Well! I could not even find this place on an OS map; need the old ones I think! Anyhow,if you like your buildings in total deacy,here are feast of veritable delights for the discerning eye.
I am guessing the place to be mid to late 19th century,an probably a manor house attached to a farm.I saw nobody.nor even any footprints whilst exploring the place,it covers quite a large area that only your feet can realize,the rest; a mass off fallen tree's masonary and tangled ivy that make no photographic sense,henceforth any real understanding by mere picture of just how large this place is doesn't work.
I hope you enjoy it,there really is a lot of building beneath the creeper's of time.

the approach itself gives the game away...






Erm! maybe you get the picture now!





So there were once buildings? There still are,look! 















A stairway to...




















Things get a little more obvious,relatively speaking.
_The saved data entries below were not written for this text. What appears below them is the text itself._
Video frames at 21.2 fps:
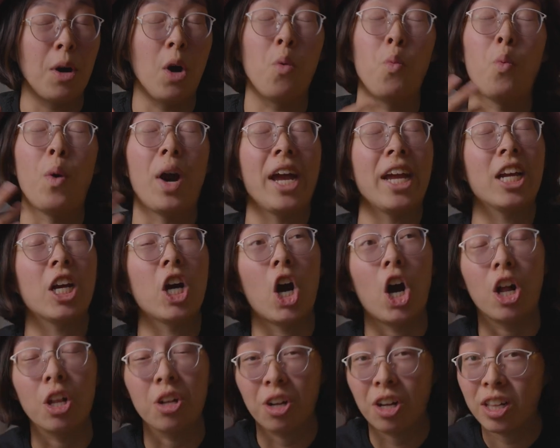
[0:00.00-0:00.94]
a
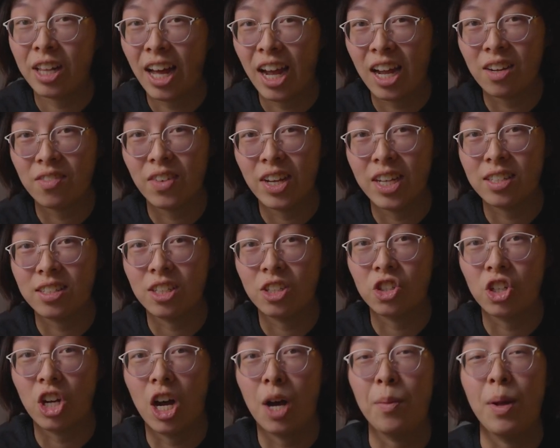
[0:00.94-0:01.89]
white-collar
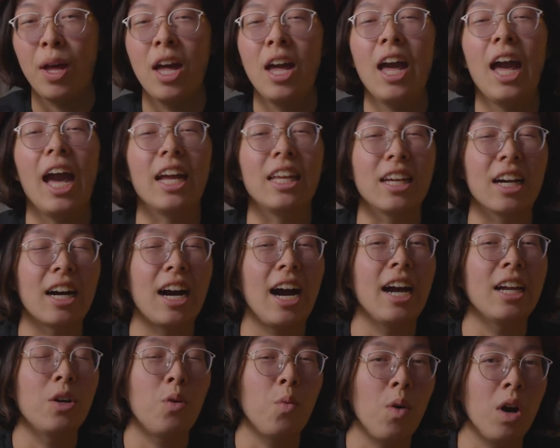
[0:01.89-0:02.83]
client-facing job, and you
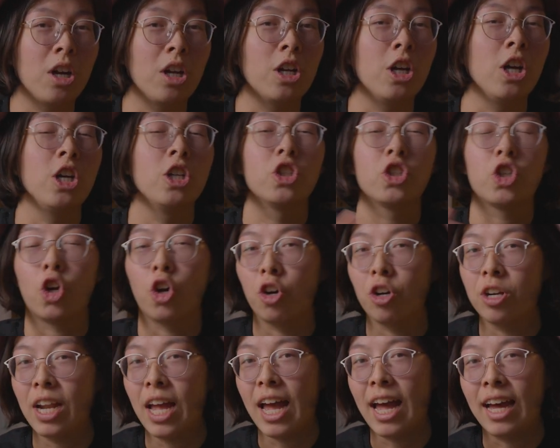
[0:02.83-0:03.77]
kind of want to
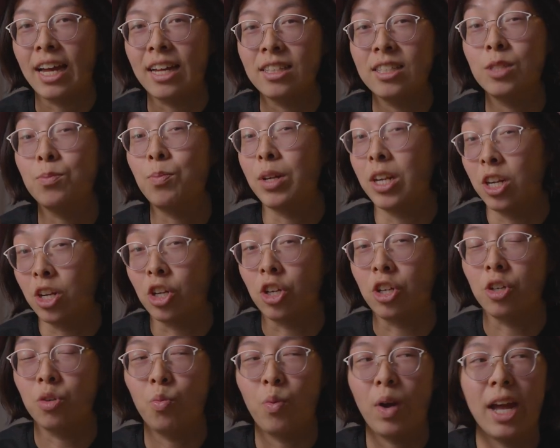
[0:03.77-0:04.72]
turn heads, but in a
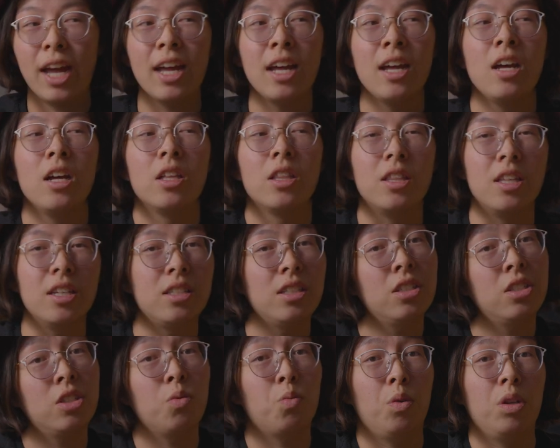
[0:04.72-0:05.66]
good way, this
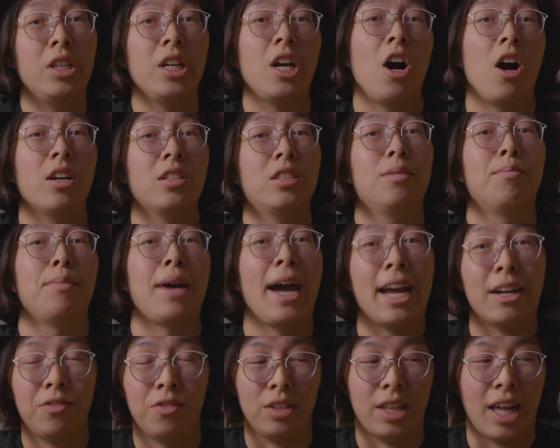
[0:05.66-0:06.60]
is a really awesome
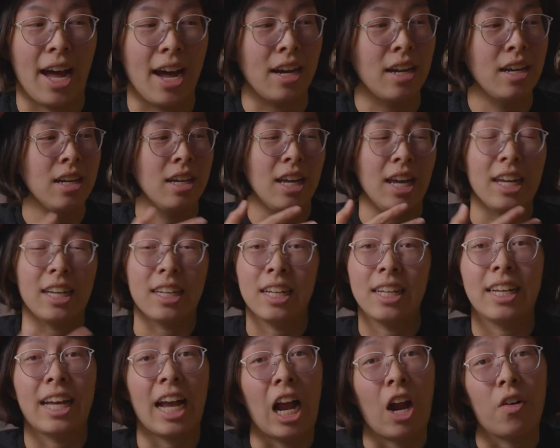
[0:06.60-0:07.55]
bag for that. It
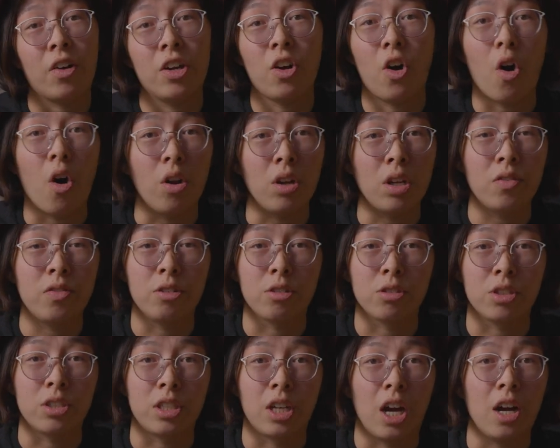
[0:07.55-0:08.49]
can carry all of your
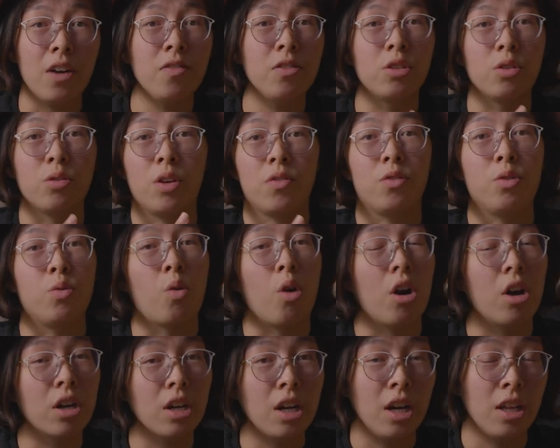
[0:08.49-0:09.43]
stuff. So if you
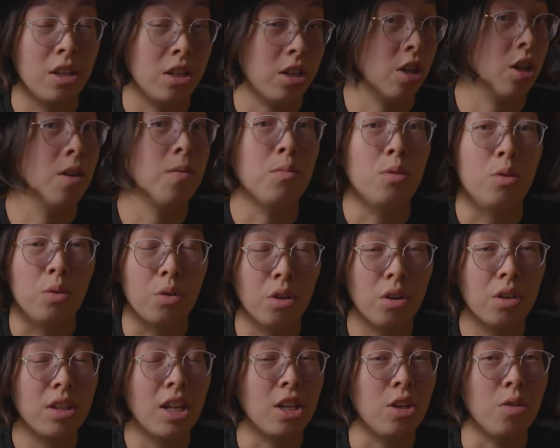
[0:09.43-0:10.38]
are the
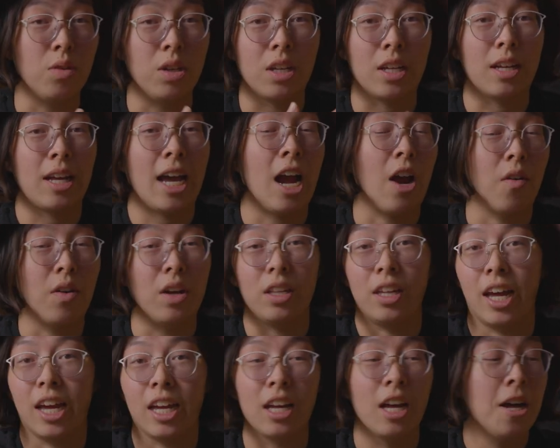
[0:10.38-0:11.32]
commuter that you need to carry
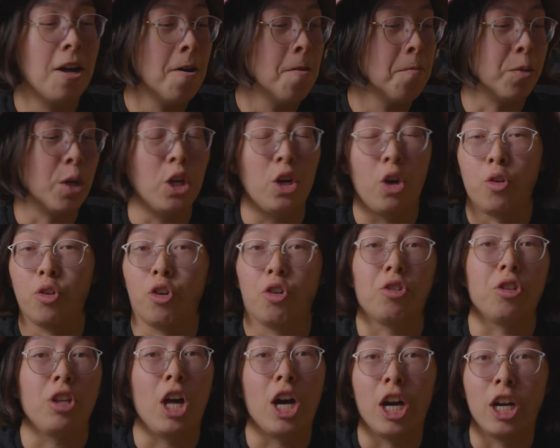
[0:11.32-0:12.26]
like, you know,
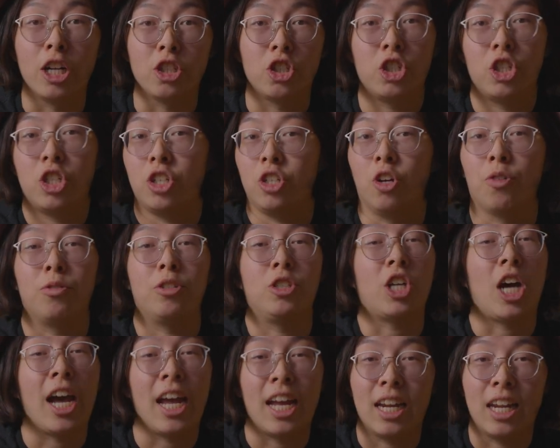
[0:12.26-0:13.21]
your lunch, your
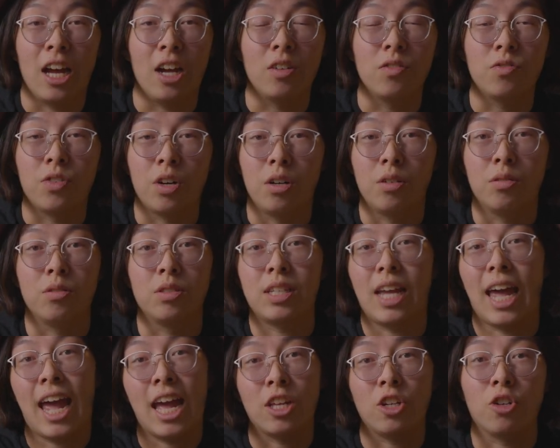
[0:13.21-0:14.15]
giant headphones,
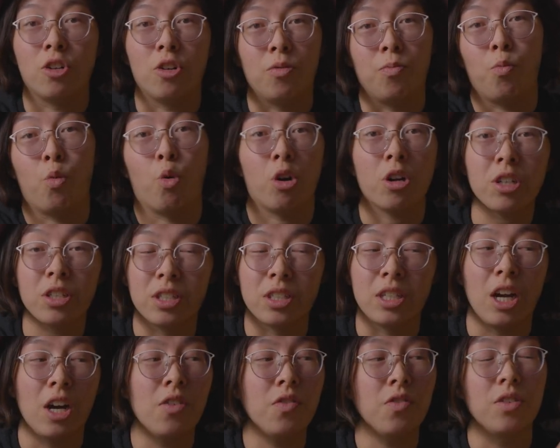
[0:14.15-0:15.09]
and your work
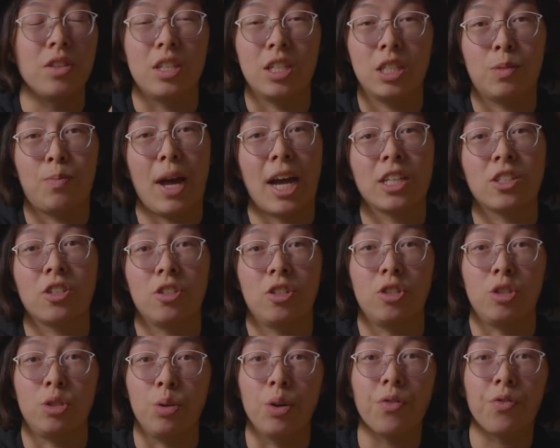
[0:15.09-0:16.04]
stuff, this bag is going
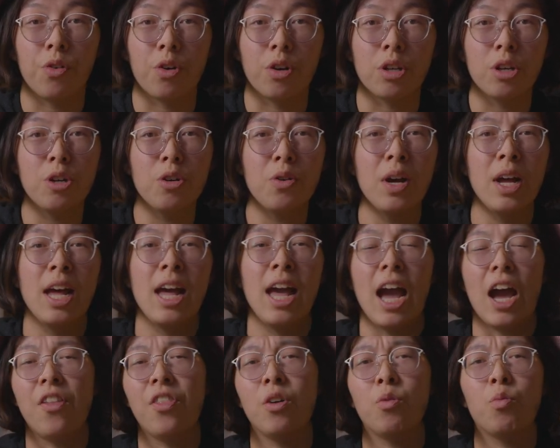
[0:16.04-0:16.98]
to do it for you.
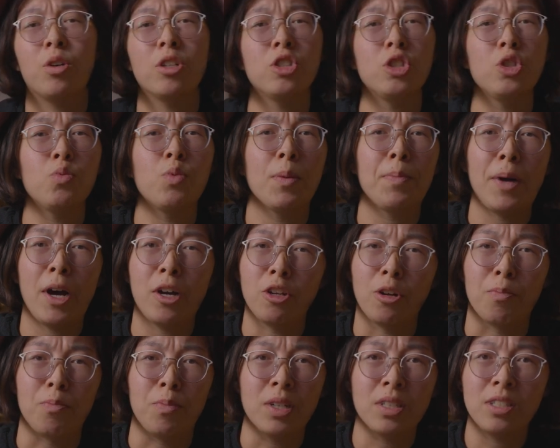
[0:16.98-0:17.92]
And then once you whip out
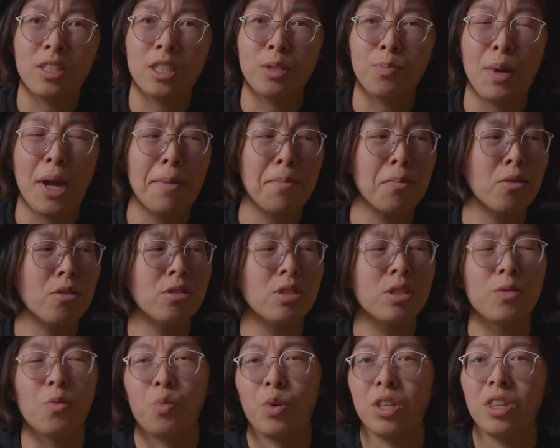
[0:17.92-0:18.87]
your business
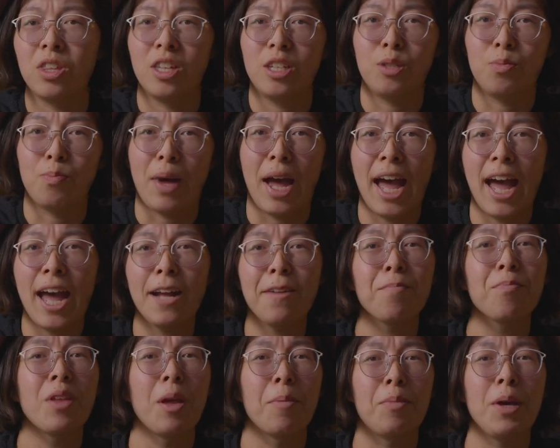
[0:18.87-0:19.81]
papers with this
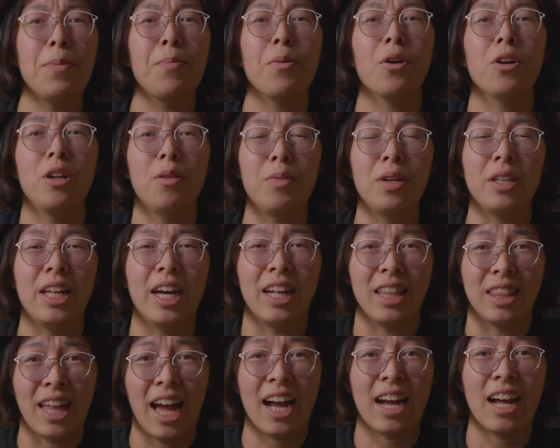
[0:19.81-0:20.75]
bag, people are gonna be
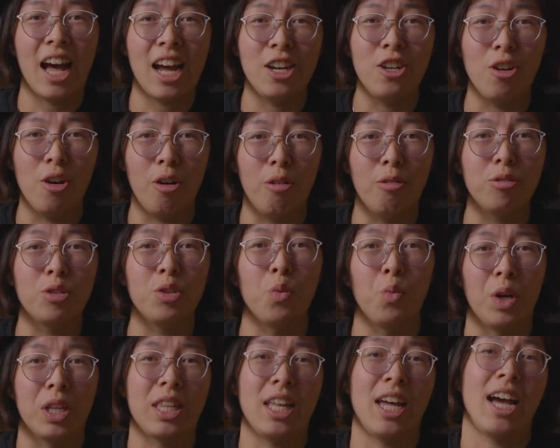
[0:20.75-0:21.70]
like, that guy knows
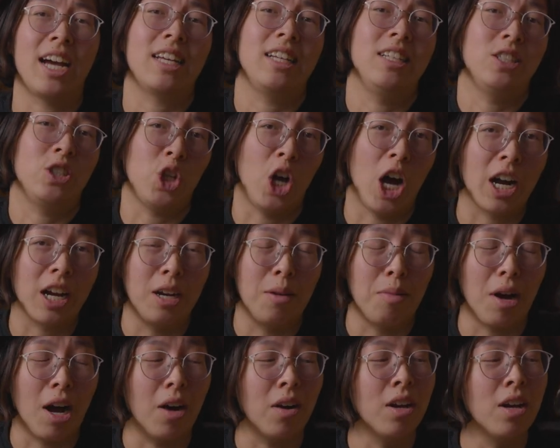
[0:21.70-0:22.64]
what the heck he's talking
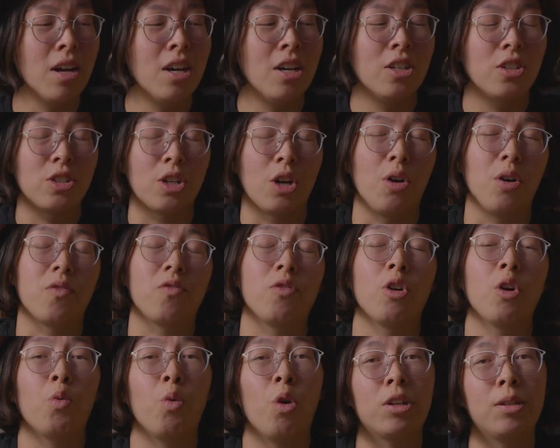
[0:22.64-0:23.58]
about. So if
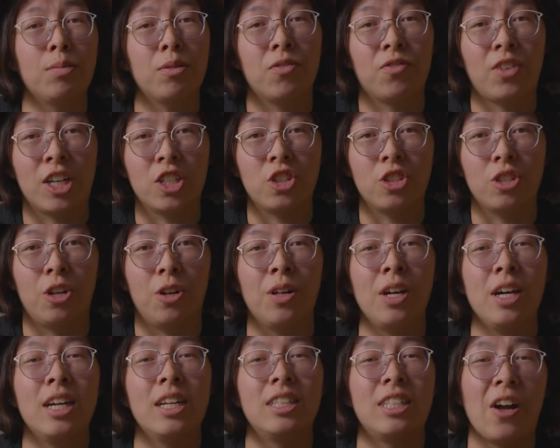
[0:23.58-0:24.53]
you're a working
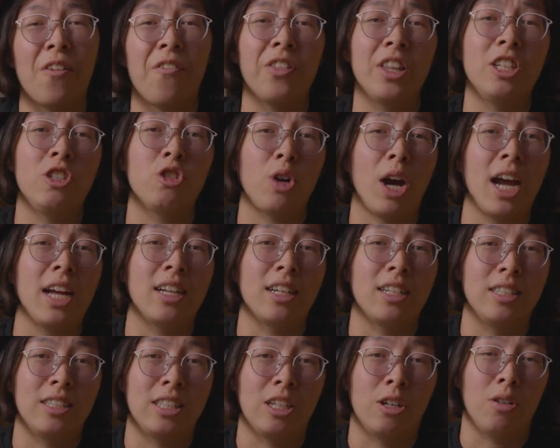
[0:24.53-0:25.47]
professional, definitely try to
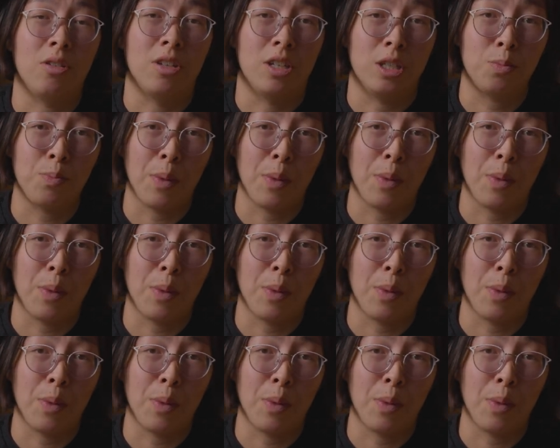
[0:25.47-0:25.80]
consider this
This has to be one of the most romantic shots of decay I have ever taken.A stolen yawn amidst stoned decay.


----------



## evilnoodle (Oct 20, 2010)

A lovely old farmhouse is now a secret hideaway........I love it


----------



## bonniemcprice (Oct 20, 2010)

wow - right up my street
thank you x


----------



## Foxylady (Oct 20, 2010)

What a fantastic find. There's lots going on there, especially with the chimneys and winch. Looks like there was once an industry or village surrounding it. Intriguing.


----------



## chaoticreason (Oct 20, 2010)

I concur Foxylady,though there are no obvious signs of industry.I have a feeling something was going on here not! just farming?
What?


----------



## Tomoco (Oct 20, 2010)

Great pics


----------



## blighty (Oct 25, 2010)

This is down Colan woods by Porth Reservoir yeah?

Here is the story behind it 
http://news.bbc.co.uk/1/hi/england/cornwall/6394539.stm


----------



## Incognito (Oct 25, 2010)

blighty said:


> This is down Colan woods by Porth Reservoir yeah?
> 
> Here is the story behind it
> http://news.bbc.co.uk/1/hi/england/cornwall/6394539.stm



I wonder if I can get away with impersonating him lol


----------



## chaoticreason (Oct 26, 2010)

the photo of 'Mystery over heir to £5m fortune' looks uncannily like ...... A guy I have known for years,next time I see him I will ask him.Though being the character that he is,a truthful answer seems very unlikely.


----------



## chaoticreason (Oct 26, 2010)

I think we met yesterday; my good man! impersonate away.Lets see if I can get myself thrown off the forum for such derelict advice,my last few answers have got me pretty close to it,I am walking a razor's edge with every letter I write.It is a shame you can't read my derelict post's .But that is the whole point of Moderators,to stave off the stupid and inept amongst which I have to count myself.


----------



## chaoticreason (Oct 26, 2010)

Upon a serious note,where does all that money go if not claimed by ......?


----------



## blighty (Oct 26, 2010)

no idea, not really worth that much now thought surely as the building is all in ruins, so pretty much just overgrown land, albeit a large piece of land in an awesome place to live.


----------



## Incognito (Oct 26, 2010)

it will go down to the next in the blood line, if no heir is found it will go to the government.


----------



## chaoticreason (Oct 26, 2010)

I hope ..... will bloody well crawl out from beneath his rock and claim his inheritance,the poor f..... has been living in van for as long as long as I can remember.


----------



## Incognito (Oct 26, 2010)

the news article made it sound like they had been in contact with the heir in America but contact has stopped, either he has popped his clogs or he doesn't want anything to do with it.


----------



## Scaramanger (Oct 29, 2010)

Incognito said:


> it will go down to the next in the blood line, if no heir is found it will go to the government.



I think as its in Cornwall all unclaimed estates go to good old Prince Charley.... He could do with the spare cash..


----------